В ковше, на плавучей базе, их учили правилам первой помощи утопающему. Сергей сгибал и разгибал безвольные Гришкины ноги, толкал их к животу. Сводил и разводил Гришкины руки.

— Ну же, ну же, — шептал Сергей, — ну!

Его бил озноб.

— Что же ты!

Потом Сергей увидел Слона и Мешкова и прикрикнул на них;

— Помогайте!

Минуты через две у Гришки изо рта хлынула вода, к лицу медленно стал приливать теплый цвет, он застонал и открыл невидящие, мутные глаза.

— Всё! — сказал Сергей. — Ожил. Ну, вы тут дальше сами. Я пошел.

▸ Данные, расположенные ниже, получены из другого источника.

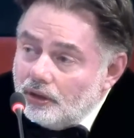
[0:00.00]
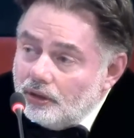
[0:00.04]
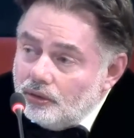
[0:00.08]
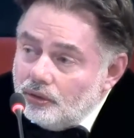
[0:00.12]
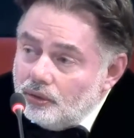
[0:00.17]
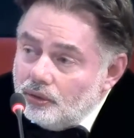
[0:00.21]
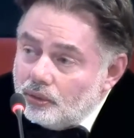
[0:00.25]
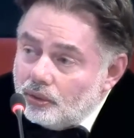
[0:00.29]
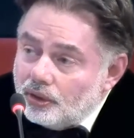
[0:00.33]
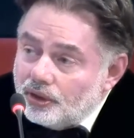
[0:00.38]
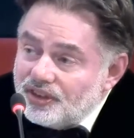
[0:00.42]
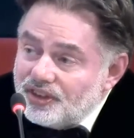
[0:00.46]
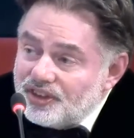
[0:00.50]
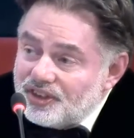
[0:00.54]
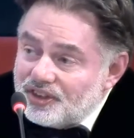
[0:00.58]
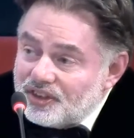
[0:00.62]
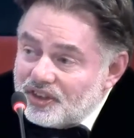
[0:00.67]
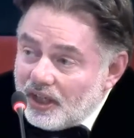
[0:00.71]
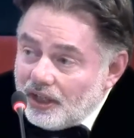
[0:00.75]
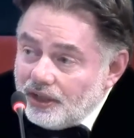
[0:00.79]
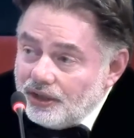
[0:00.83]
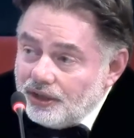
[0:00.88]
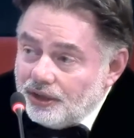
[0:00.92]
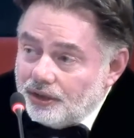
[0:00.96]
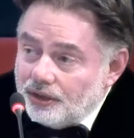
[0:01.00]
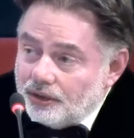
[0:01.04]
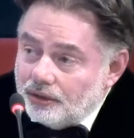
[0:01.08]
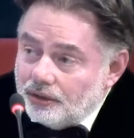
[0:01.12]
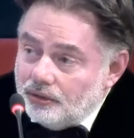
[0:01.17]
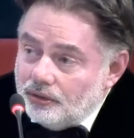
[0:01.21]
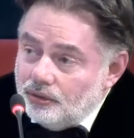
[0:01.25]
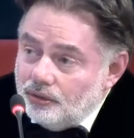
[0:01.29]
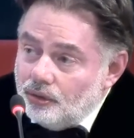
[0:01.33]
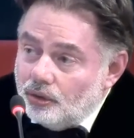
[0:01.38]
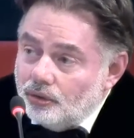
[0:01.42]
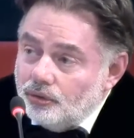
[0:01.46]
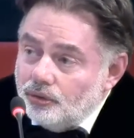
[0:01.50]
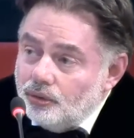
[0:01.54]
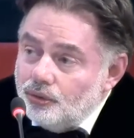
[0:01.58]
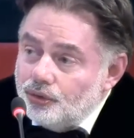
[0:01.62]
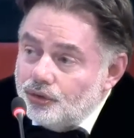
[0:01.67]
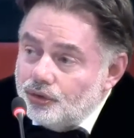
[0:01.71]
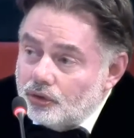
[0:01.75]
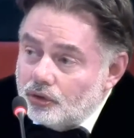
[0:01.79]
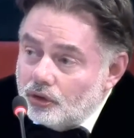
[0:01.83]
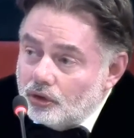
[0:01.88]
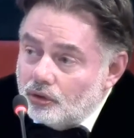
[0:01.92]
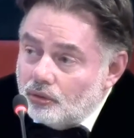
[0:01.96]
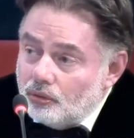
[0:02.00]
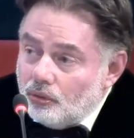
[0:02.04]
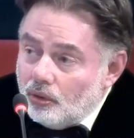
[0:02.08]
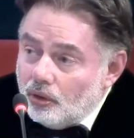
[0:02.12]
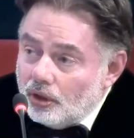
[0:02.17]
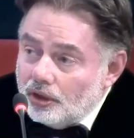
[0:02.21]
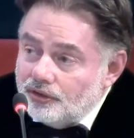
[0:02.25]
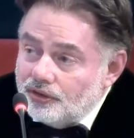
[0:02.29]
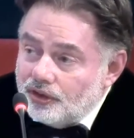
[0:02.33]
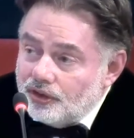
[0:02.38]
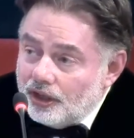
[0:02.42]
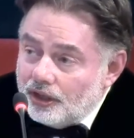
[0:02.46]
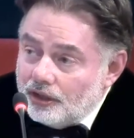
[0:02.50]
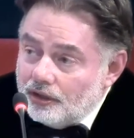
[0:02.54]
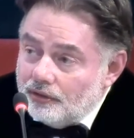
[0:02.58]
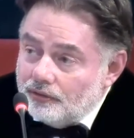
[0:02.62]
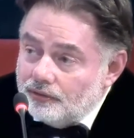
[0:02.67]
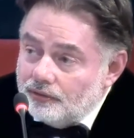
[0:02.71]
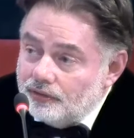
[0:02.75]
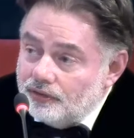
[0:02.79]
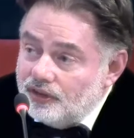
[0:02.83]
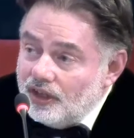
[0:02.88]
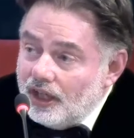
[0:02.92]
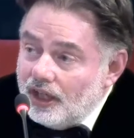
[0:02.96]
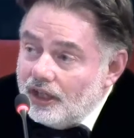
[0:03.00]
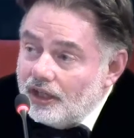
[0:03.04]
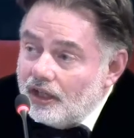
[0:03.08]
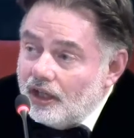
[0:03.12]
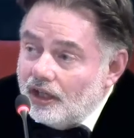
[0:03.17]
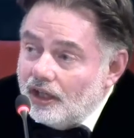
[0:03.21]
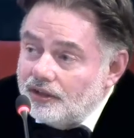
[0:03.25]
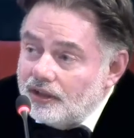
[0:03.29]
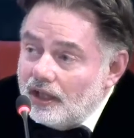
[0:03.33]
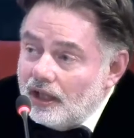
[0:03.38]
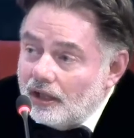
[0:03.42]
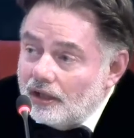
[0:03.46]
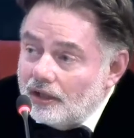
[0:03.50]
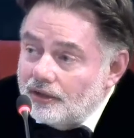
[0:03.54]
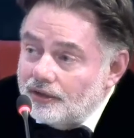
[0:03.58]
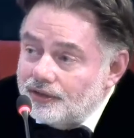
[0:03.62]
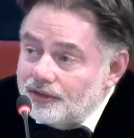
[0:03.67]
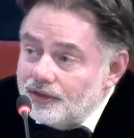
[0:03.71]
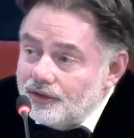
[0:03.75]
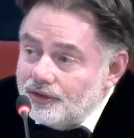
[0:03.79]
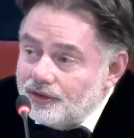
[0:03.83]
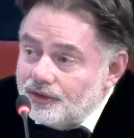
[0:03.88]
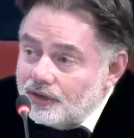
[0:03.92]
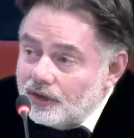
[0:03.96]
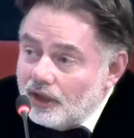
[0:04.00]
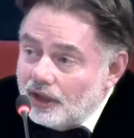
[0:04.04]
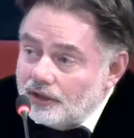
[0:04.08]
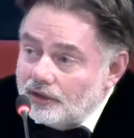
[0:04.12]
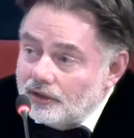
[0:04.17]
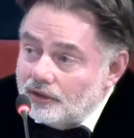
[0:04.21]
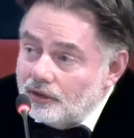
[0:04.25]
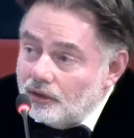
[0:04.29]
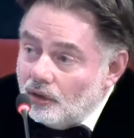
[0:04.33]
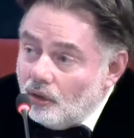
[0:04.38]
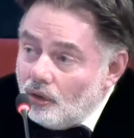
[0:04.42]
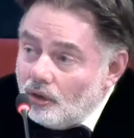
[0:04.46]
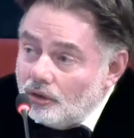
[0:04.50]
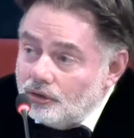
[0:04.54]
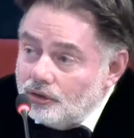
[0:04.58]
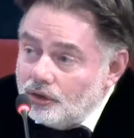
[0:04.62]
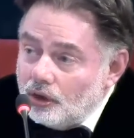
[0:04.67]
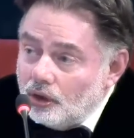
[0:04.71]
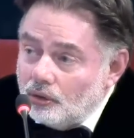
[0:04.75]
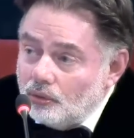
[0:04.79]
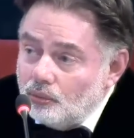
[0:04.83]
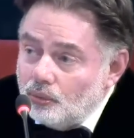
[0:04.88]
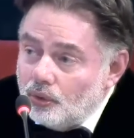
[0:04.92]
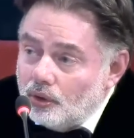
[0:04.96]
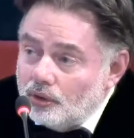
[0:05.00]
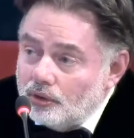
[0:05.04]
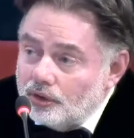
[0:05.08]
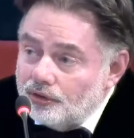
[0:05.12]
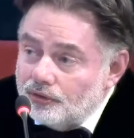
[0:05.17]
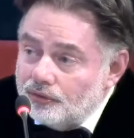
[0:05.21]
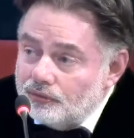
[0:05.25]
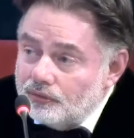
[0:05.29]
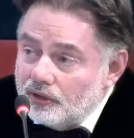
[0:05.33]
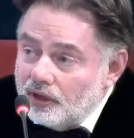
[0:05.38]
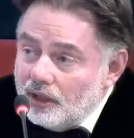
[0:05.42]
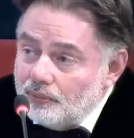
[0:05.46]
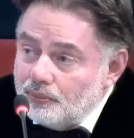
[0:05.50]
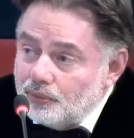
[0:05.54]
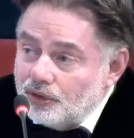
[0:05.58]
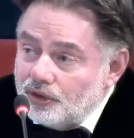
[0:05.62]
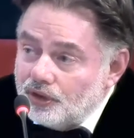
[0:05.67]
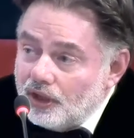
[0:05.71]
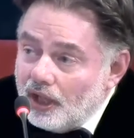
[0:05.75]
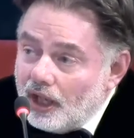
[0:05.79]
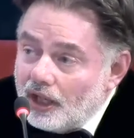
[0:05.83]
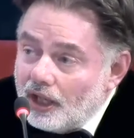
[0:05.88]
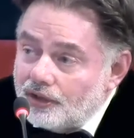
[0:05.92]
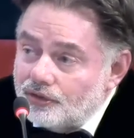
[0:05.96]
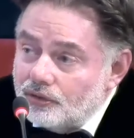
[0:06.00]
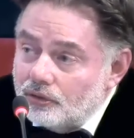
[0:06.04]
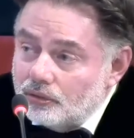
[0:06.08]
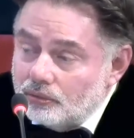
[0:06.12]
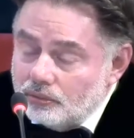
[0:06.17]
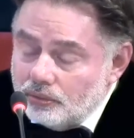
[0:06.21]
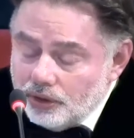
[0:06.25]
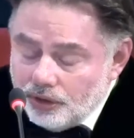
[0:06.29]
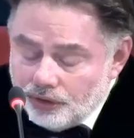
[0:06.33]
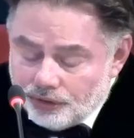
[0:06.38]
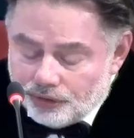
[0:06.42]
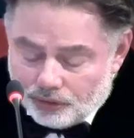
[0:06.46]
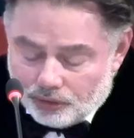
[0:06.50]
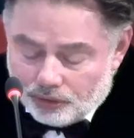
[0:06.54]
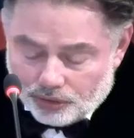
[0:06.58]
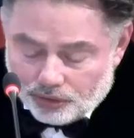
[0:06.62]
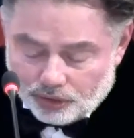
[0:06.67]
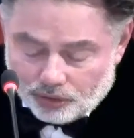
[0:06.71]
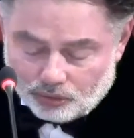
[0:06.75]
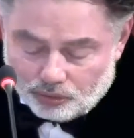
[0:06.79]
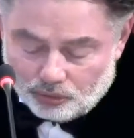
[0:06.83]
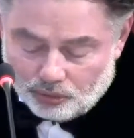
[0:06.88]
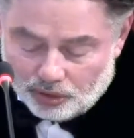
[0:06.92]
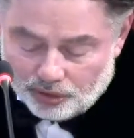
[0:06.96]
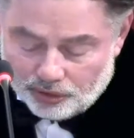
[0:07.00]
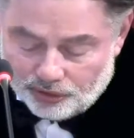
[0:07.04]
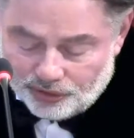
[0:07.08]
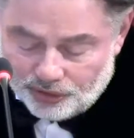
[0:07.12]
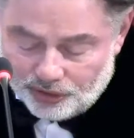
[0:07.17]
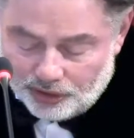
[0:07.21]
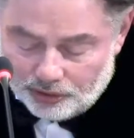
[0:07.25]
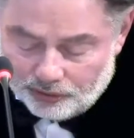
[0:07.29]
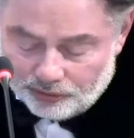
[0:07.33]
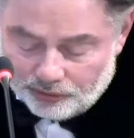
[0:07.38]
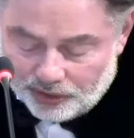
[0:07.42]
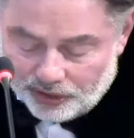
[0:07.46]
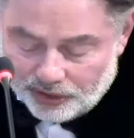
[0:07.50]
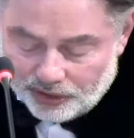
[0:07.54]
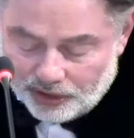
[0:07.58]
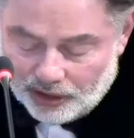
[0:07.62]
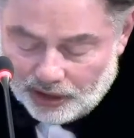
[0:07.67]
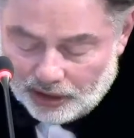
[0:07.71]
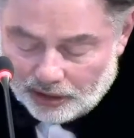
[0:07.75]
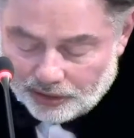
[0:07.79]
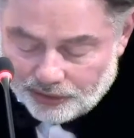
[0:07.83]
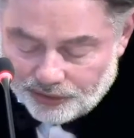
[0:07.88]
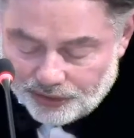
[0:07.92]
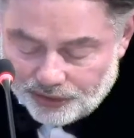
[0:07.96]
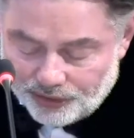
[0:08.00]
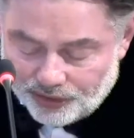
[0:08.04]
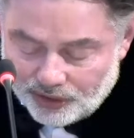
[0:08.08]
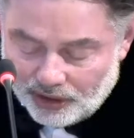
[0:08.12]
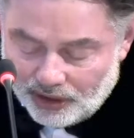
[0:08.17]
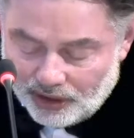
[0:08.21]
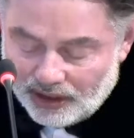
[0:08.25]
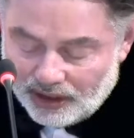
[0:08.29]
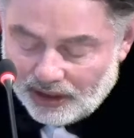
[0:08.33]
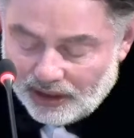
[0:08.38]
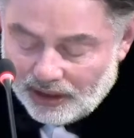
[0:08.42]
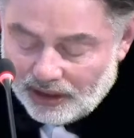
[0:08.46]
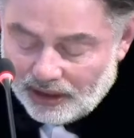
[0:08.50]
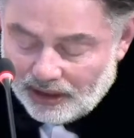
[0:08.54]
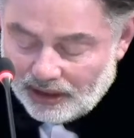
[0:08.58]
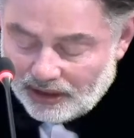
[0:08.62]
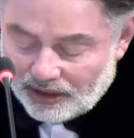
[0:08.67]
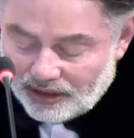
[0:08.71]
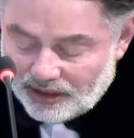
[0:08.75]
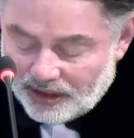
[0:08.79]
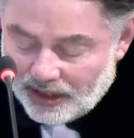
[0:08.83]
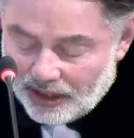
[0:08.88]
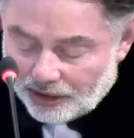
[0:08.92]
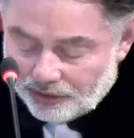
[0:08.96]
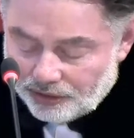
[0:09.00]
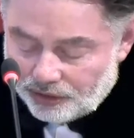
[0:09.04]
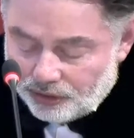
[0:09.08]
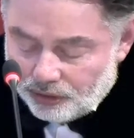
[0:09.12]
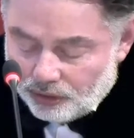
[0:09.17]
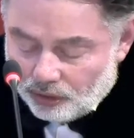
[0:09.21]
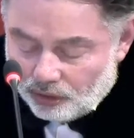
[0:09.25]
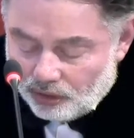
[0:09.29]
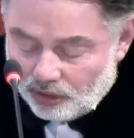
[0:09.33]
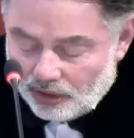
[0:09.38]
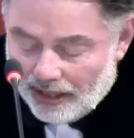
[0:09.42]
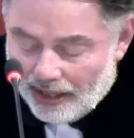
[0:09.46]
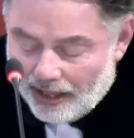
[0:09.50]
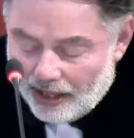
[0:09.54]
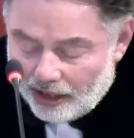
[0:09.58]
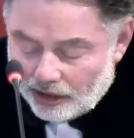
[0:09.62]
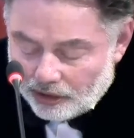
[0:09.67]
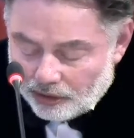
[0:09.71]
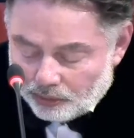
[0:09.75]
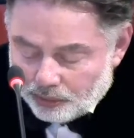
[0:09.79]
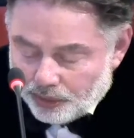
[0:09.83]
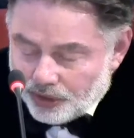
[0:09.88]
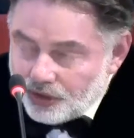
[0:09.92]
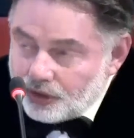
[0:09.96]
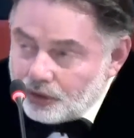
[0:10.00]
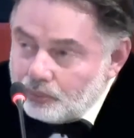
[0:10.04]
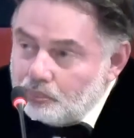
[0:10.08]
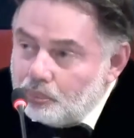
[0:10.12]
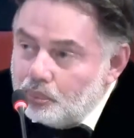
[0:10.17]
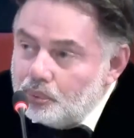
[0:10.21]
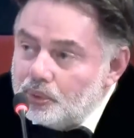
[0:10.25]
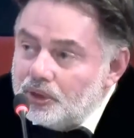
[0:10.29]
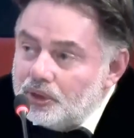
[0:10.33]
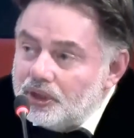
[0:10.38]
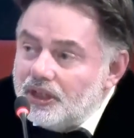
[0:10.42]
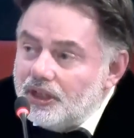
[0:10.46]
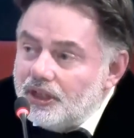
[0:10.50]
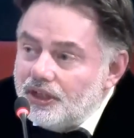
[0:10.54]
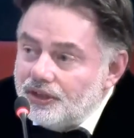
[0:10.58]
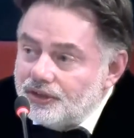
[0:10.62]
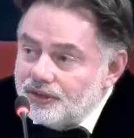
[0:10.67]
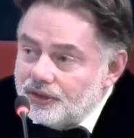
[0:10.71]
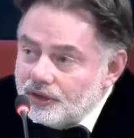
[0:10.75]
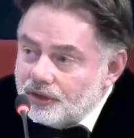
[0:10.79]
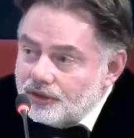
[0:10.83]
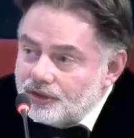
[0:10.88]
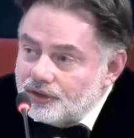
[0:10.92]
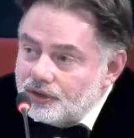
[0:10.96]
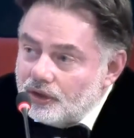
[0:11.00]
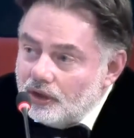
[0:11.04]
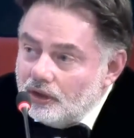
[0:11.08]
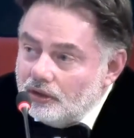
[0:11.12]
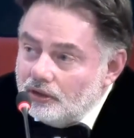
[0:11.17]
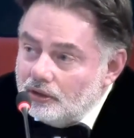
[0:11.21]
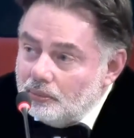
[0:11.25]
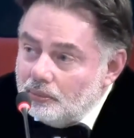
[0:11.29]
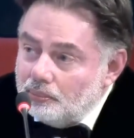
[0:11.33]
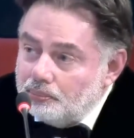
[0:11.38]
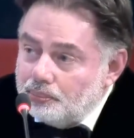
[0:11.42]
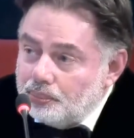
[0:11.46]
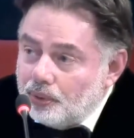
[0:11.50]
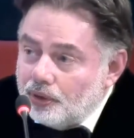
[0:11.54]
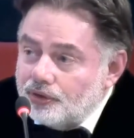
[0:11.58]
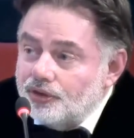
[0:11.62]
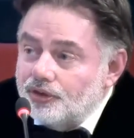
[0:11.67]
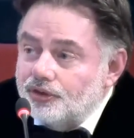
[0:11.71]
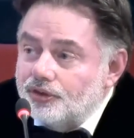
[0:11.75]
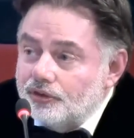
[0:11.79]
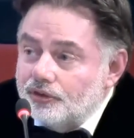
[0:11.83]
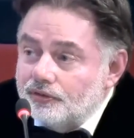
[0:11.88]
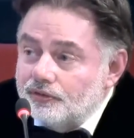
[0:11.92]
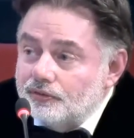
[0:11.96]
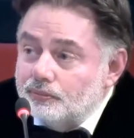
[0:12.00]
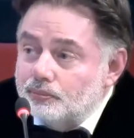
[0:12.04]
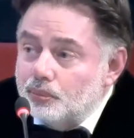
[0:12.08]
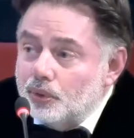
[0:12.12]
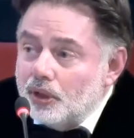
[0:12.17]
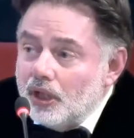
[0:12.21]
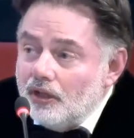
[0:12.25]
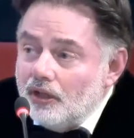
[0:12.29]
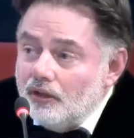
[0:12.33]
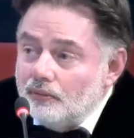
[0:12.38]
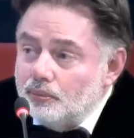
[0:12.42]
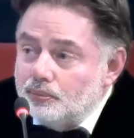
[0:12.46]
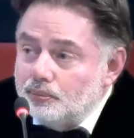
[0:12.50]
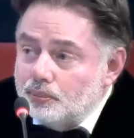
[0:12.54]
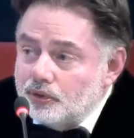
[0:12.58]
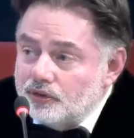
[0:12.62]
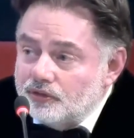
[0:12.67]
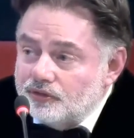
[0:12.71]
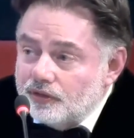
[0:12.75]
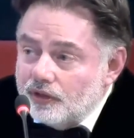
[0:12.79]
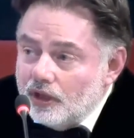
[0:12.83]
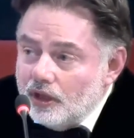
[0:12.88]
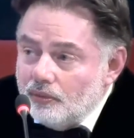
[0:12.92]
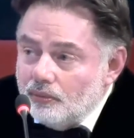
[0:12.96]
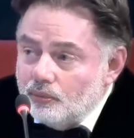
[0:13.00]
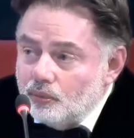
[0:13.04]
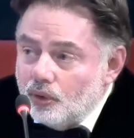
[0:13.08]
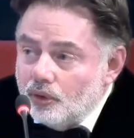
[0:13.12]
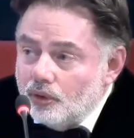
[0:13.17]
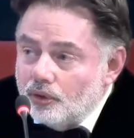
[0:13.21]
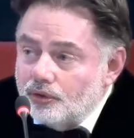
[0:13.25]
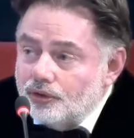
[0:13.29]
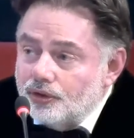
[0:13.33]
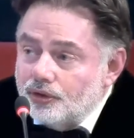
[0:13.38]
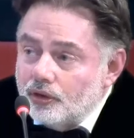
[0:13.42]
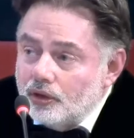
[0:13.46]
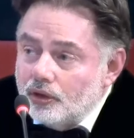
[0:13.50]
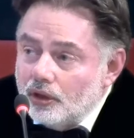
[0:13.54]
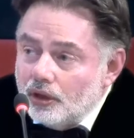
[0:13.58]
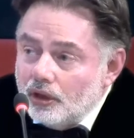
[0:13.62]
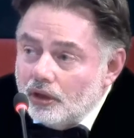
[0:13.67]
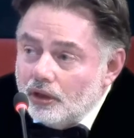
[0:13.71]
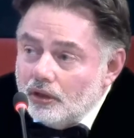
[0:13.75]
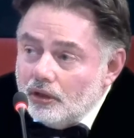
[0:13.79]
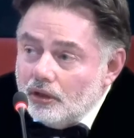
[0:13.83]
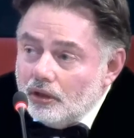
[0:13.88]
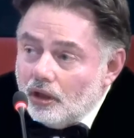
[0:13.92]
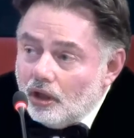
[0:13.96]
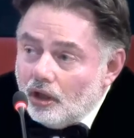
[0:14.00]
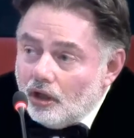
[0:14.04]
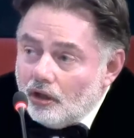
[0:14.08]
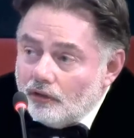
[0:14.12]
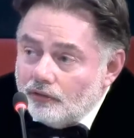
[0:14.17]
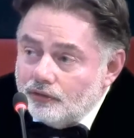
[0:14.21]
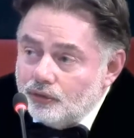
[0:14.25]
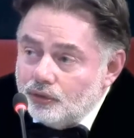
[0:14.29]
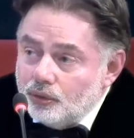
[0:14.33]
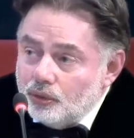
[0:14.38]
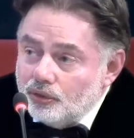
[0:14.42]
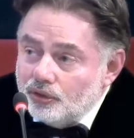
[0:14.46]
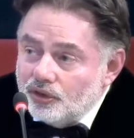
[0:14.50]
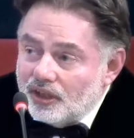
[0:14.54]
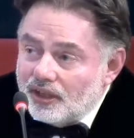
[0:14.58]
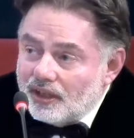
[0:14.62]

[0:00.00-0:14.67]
you are saying you're using a qualitative data analysis and all your work is framed in action research and qualitative analysis, yet your language breezes the positive framework of doing the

Он двинулся по тропинке вверх, подобрал свои брюки и рубашку, отряхнул с них грязь — рубашка была безнадежно запачкана — и все не мог отделаться от недоумения: что же это он сделал? Несколько минут назад, когда он со страхом понял, что Гришка не выплывет, что он утонул, Сергей вдруг почувствовал огромное облегчение. С него свалилась гора, давившая много-много дней. Сергей тогда бросился бежать от пруда, чтобы позвать кого-нибудь на помощь. Он бежал, но понимал прекрасно: никого он не успеет найти так быстро, чтобы Гришку еще можно было спасти. Спасти, во всяком случае попытаться спасти, мог только он сам. А он убегал от пруда. Убегал до тех пор, пока не почувствовал, что на него наваливается еще более страшная тяжесть. Тогда он вернулся. И вот теперь Гришка жив. И, наверно, все опять, пойдет по-старому, и к Сергею опять возвратится напряжение, которое совсем недавно лишь на минуту оставило его.

7

Напряжение вернулось. Правда, было оно теперь не таким сильным, пригашенным брезгливостью. Гришка довольно быстро поправлялся. Он ходил за Сергеем.

— Я думал, ты фраер, — благодарил он его, — а ты человек. Ты думаешь, Гришка Кудюков ничего помнить не умеет? Теперь, если тебе что… Понял, да?

И он смотрел на Сергея сентиментально повлажневшими глазами.

— И матушка моя будет благодарить. А мне только скажи. Ну вот, хочешь, при тебе Слону в морду дам? Хочешь? А Чекин и Камерштейн тебя слушают? Если что, я их сразу… Понял? Ты им так и скажи: Кудюков задавит. Или я сам скажу. Хочешь? Ты мне жизнь спас!

Гришка благодарил по-своему, как мог, и Сергей путался в этом липком потоке злобности и доброжелательности. Потом Гришка стал требовать признательности за свою благодарность. Он перестал воровать продукты, которые ему привозили на всю бригаду.

— Ради тебя. Понял?

И вопросительно смотрел на Сергея: оценил? О том, как Сергей с риском для жизни спасал его, Гришка с восторгом рассказал Аннушке.

— Да никакого риска не было, — отмахивался Сергей, — близко это было, у самого берега.